**EXERCISE**
For this exercise, repeat the records below exactly and omit every picture.

**DATASET CONTENT**
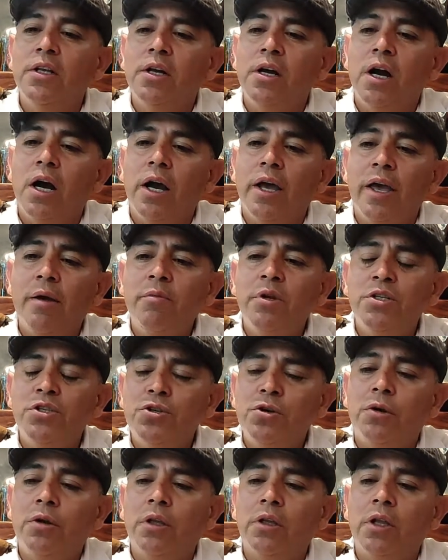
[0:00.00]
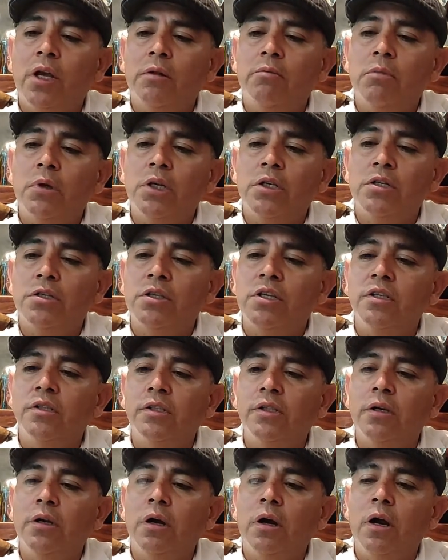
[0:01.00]
I am enjoying that much this
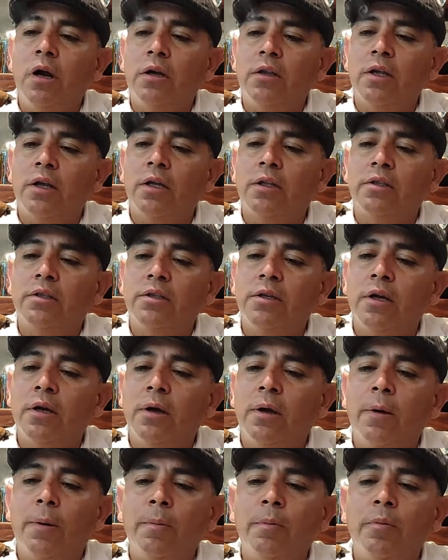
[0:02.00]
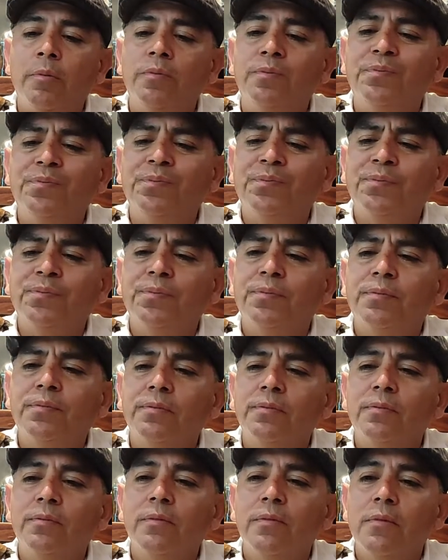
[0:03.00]
cigar that
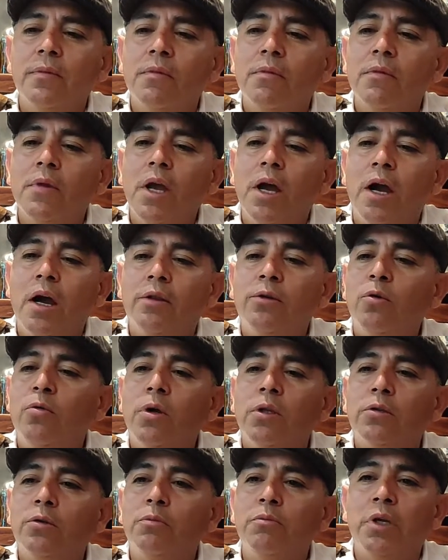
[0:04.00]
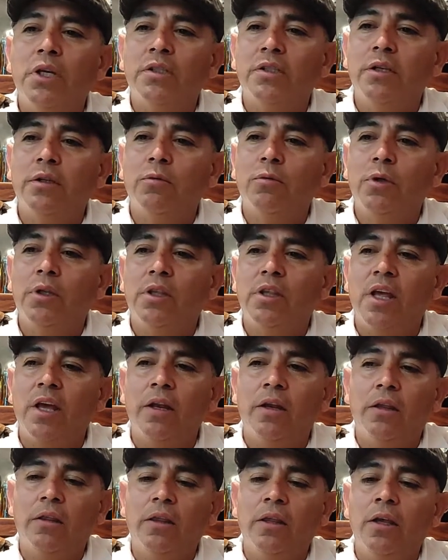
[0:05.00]
I don't want to mix it with
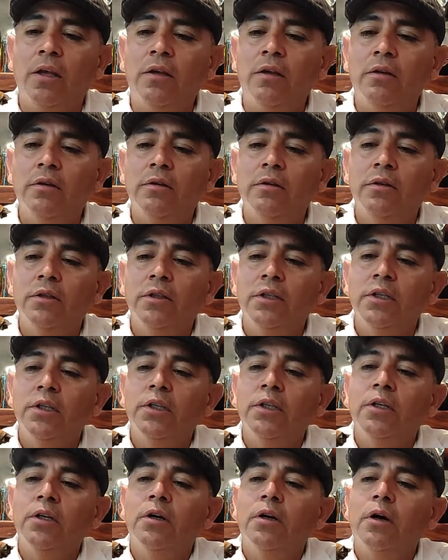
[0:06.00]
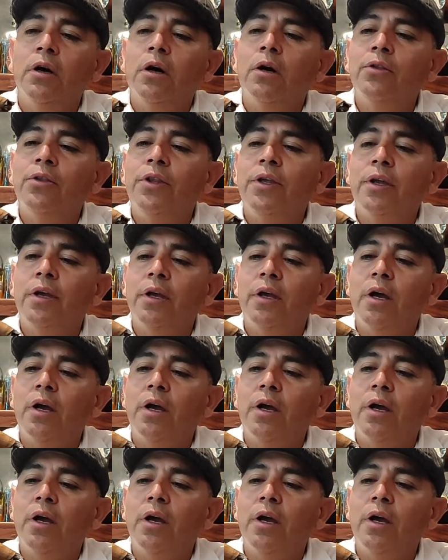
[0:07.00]
anything. On the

**EXERCISE RESPONSE**
[0:00.00]
[0:01.00]
I am enjoying that much this
[0:02.00]
[0:03.00]
cigar that
[0:04.00]
[0:05.00]
I don't want to mix it with
[0:06.00]
[0:07.00]
anything. On the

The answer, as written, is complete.